Motion of the day
Monday, April 13, 2026

This House would lift the ban on commercial surrogacy in India.

ethics

India banned commercial surrogacy in 2021 after a decade as the global hub. The ban removed an income source for thousands of women; it also closed off practices critics called exploitative. Two real harms in tension.

Background

India's commercial surrogacy market was estimated at $400-500M annually before the 2015 partial ban and 2021 full ban. Anand, Gujarat became known as the "surrogacy capital of the world" with the Akanksha Hospital running over 1,000 deliveries.
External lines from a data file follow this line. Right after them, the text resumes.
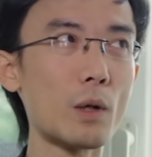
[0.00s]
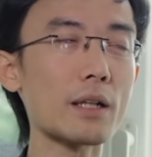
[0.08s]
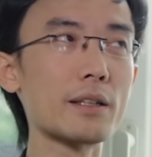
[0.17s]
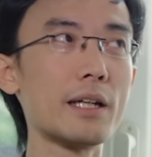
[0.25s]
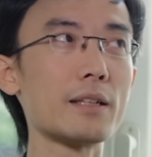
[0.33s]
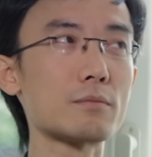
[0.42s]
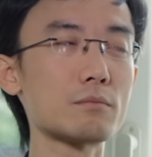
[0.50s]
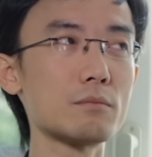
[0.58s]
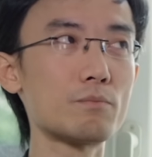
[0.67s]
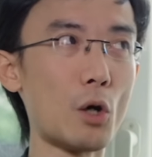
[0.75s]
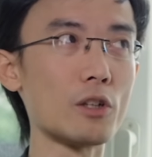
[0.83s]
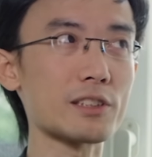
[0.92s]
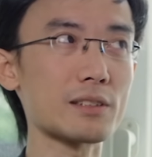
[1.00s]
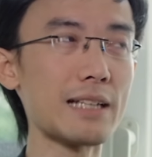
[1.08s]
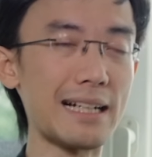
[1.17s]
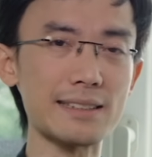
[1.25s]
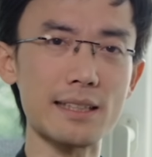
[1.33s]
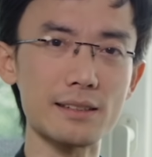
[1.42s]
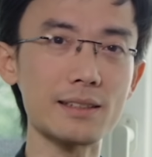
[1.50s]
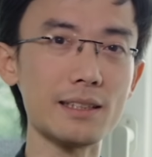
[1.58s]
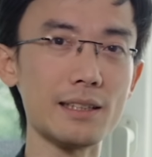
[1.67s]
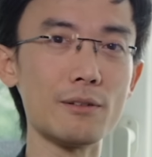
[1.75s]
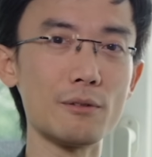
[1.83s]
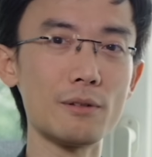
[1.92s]
Rugged Boss
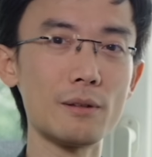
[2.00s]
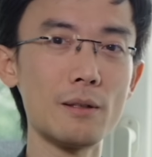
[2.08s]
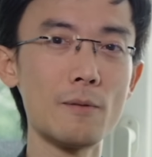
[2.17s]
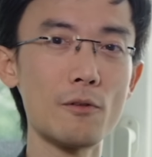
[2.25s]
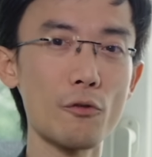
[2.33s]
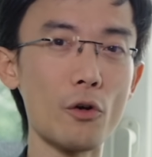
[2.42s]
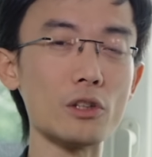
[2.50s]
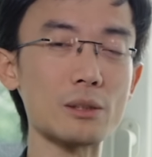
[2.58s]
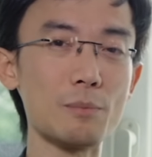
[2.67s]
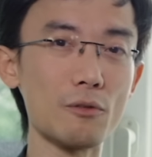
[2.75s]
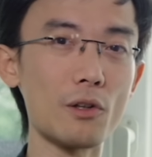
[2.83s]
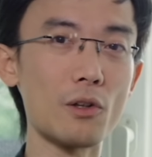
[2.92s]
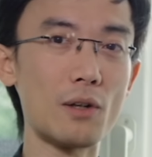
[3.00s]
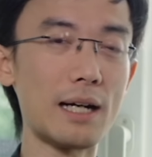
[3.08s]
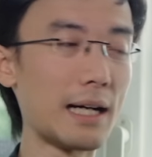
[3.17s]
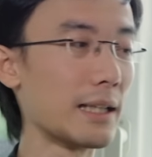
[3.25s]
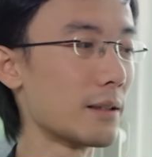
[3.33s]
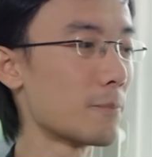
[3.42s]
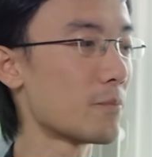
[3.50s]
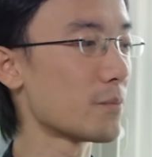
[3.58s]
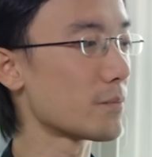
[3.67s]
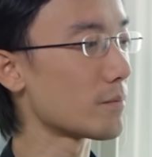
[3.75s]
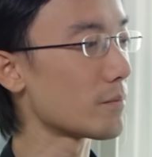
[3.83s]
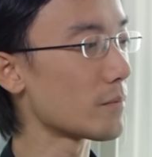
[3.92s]
SSD first before I
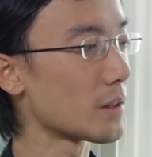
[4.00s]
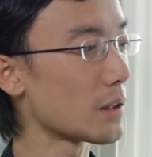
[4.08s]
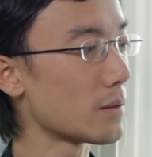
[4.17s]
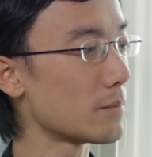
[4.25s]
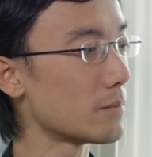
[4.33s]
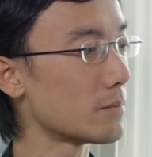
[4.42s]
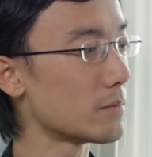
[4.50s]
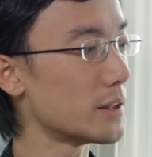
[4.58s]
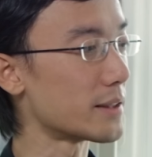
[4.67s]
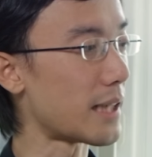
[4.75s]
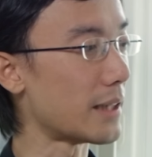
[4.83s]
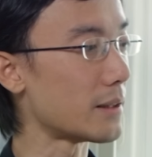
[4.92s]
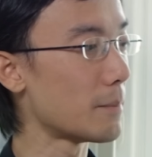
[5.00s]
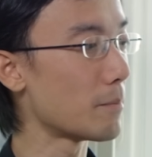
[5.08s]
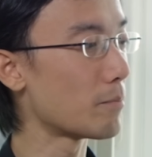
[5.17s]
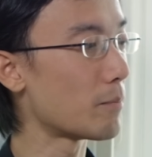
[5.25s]
decide.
Most surrogates earned ₹3-5 lakh per delivery, equivalent to 5-7 years of typical agricultural wages.

Post-ban, demand shifted to less-regulated jurisdictions: Mexico, Cyprus, Georgia, and increasingly Ukraine before 2022. Indian women still take work in those markets, with fewer legal protections. The Indian regulation framework now permits only altruistic surrogacy by close relatives; a narrowing that critics argue eliminates the practice in name but pushes it underground. Defenders point to the 2010 Anita Pant case, where a surrogate died from postpartum complications without contractually-required medical follow-up.

Government opens with
Prohibition pushes the practice underground without reducing demand; regulation is safer.
Opposition responds with
The Indian pre-ban market did not produce informed consent at the rates regulation requires.